=== Begin Enclosure ===

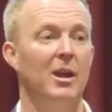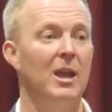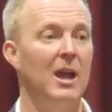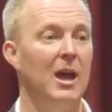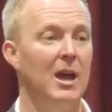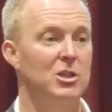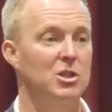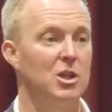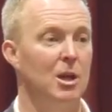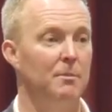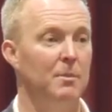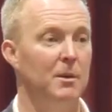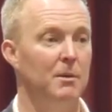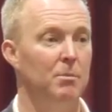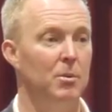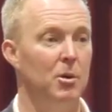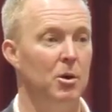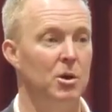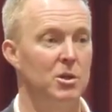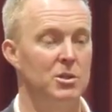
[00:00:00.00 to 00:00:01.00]
catch up in
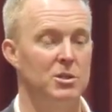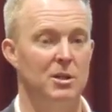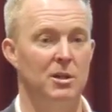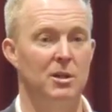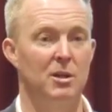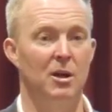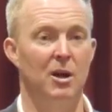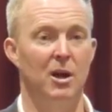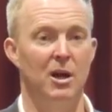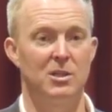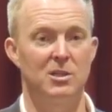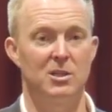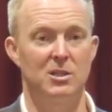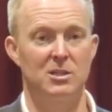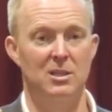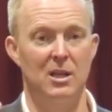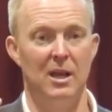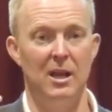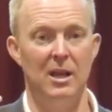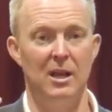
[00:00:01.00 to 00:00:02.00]
person, I just
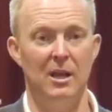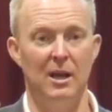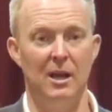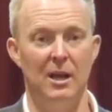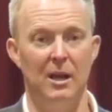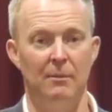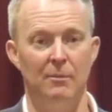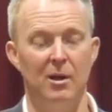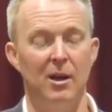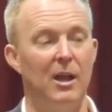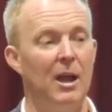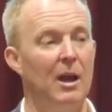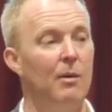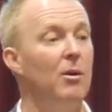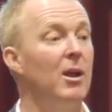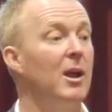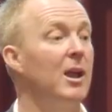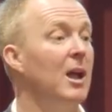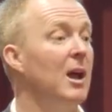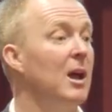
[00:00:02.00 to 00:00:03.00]
say, um, okay,
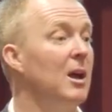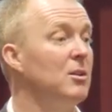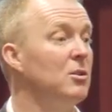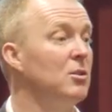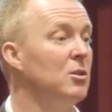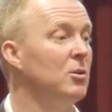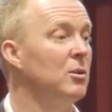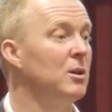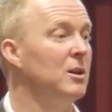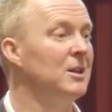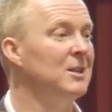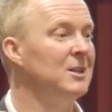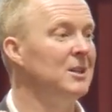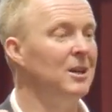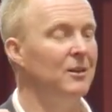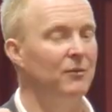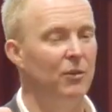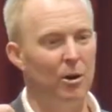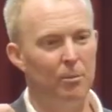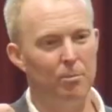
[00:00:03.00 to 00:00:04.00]
well, I can't do it.
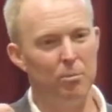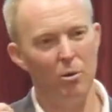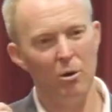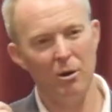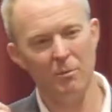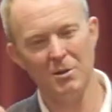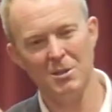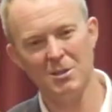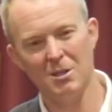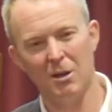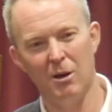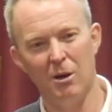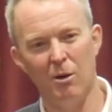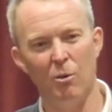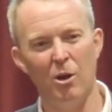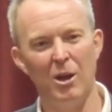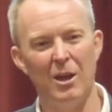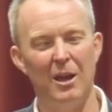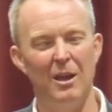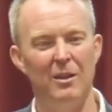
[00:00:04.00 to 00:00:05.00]
I've got appointments, so I
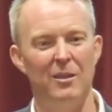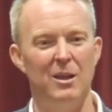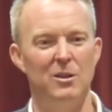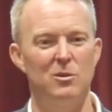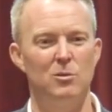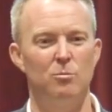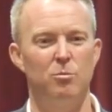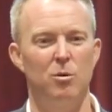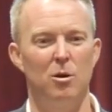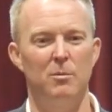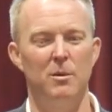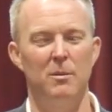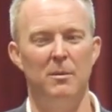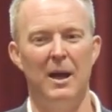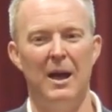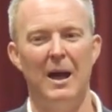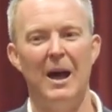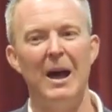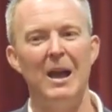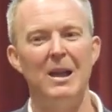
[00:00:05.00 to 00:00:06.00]
won't get there till probably
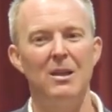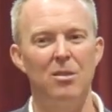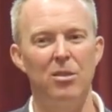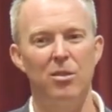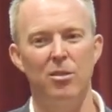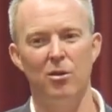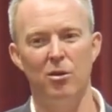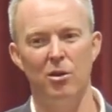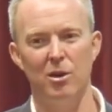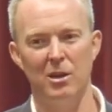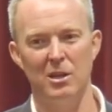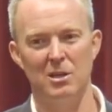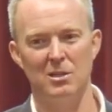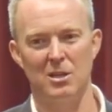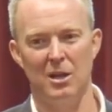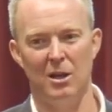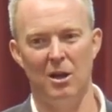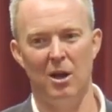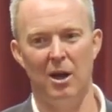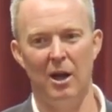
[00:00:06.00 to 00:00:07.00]
about 8.30
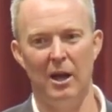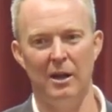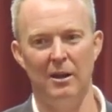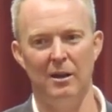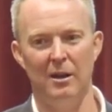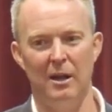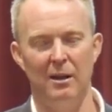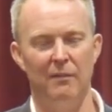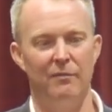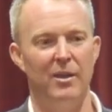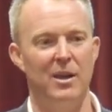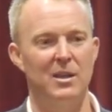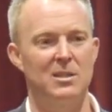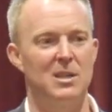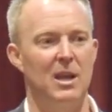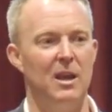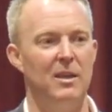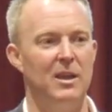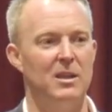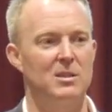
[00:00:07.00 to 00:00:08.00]
tonight. And if they
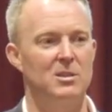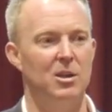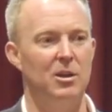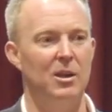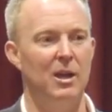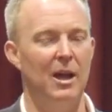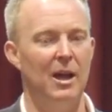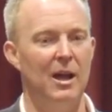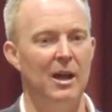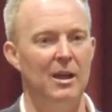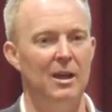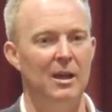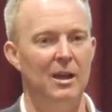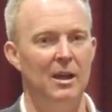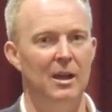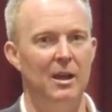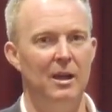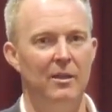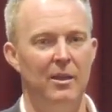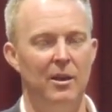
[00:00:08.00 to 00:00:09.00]
say that's okay,
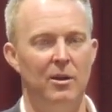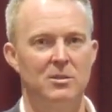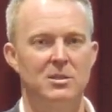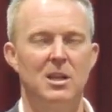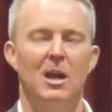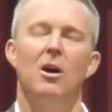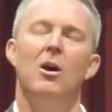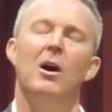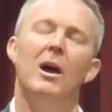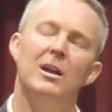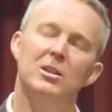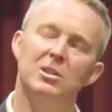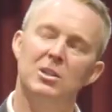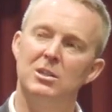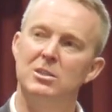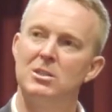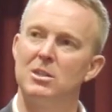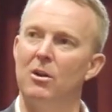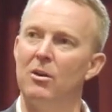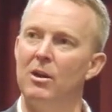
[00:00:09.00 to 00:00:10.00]
then I say, oh, actually,
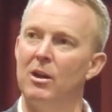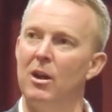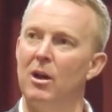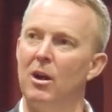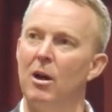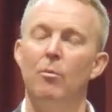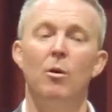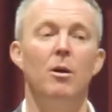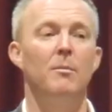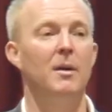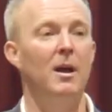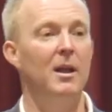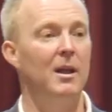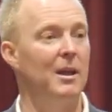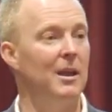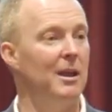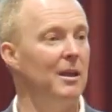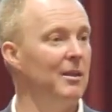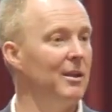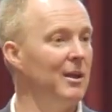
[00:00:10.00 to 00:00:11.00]
sorry, no, I won't be able to
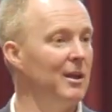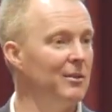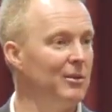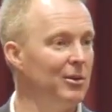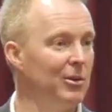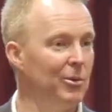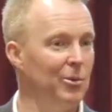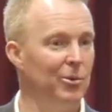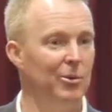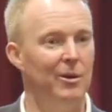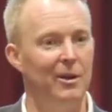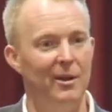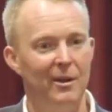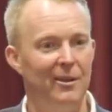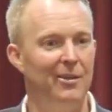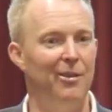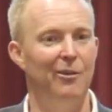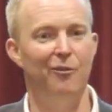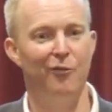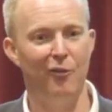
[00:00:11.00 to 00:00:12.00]
get there till
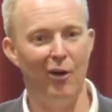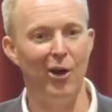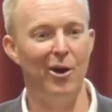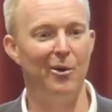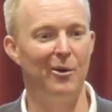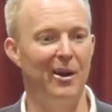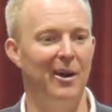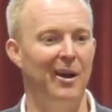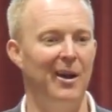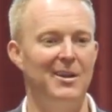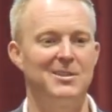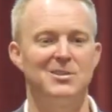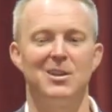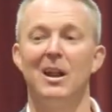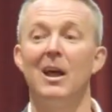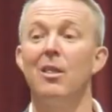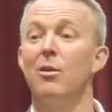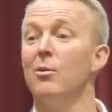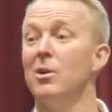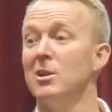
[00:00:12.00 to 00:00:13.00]
the following night. So in
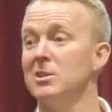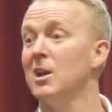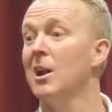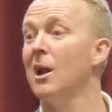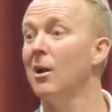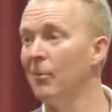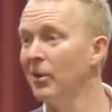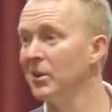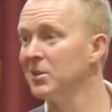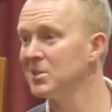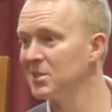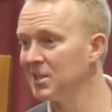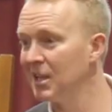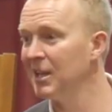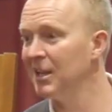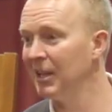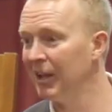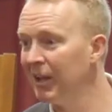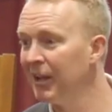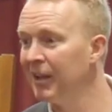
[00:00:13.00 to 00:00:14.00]
other words, I don't want to
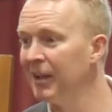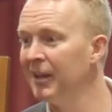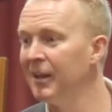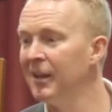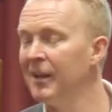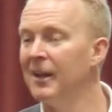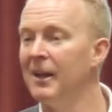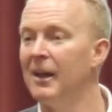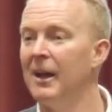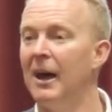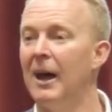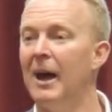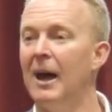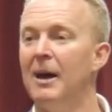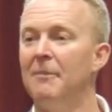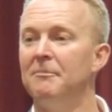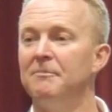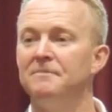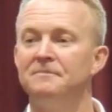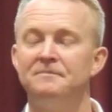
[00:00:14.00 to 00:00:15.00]
see you.
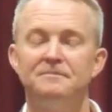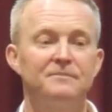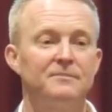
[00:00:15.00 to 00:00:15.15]
Um,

=== End Enclosure ===

▶ _Exercise requirements_:
From the line holding "[00:00:09.00 to 00:00:10.00]" down to the final line of the entries above, print every line exactly. Pictures do not go in.

▶ _Result_:
[00:00:09.00 to 00:00:10.00]
then I say, oh, actually,
[00:00:10.00 to 00:00:11.00]
sorry, no, I won't be able to
[00:00:11.00 to 00:00:12.00]
get there till
[00:00:12.00 to 00:00:13.00]
the following night. So in
[00:00:13.00 to 00:00:14.00]
other words, I don't want to
[00:00:14.00 to 00:00:15.00]
see you.
[00:00:15.00 to 00:00:15.15]
Um,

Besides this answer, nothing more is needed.